I had a license but due to living in Thailand for about 4 years, it is no longer current. Mind you, I could get one of my family members in Australia to pay the required amount & then I would be licensed again. 
My original 'A' Grade electricians license, issued by the Energy Authority of NSW, states, "Unless suspended or cancelled this license shall remain in force during the lifetime of the holder."

----------


## Bloss

Most jurisdictions use different  terms now - so you need qualifications that are pre-requisites for becoming registered or licensed and to undertake work you need to be currently accredited with the regulatory authority (which might require tests too) - and unless you pay the appropriate fee(s) at the specified interval (annually or sometimes for 3 or 5 years) you can't do electrical work.
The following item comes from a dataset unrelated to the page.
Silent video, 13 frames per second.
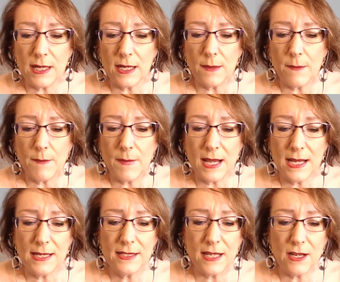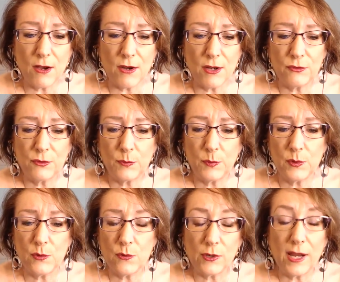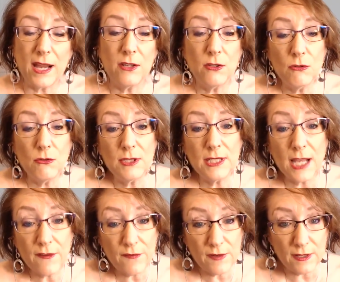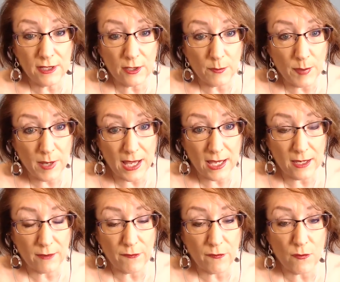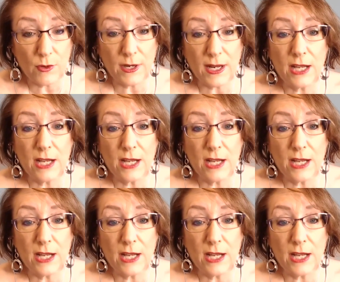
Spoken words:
an amazing entrepreneur, and you definitely are paying it forward,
So no such thing a license for life whatever your original said - they like collecting fees!

----------


## Adamant

is the light  in bedroom a flourescent ? try a new starter n tube in it...old starters n tube can take 10 min or more to fire up

----------


## kayman

Hi All, sorry I forgot to reply and thank you again for all the responses. 
The problem was with the IXL tastic, the neutral wire was quite loose on the connector and was JUST making connection, so that connector re-done and it is all good now. 
The bedroom light was the last in the series hence it would flicker or not work when the IXL one was not making contact. 
Thanks again.

----------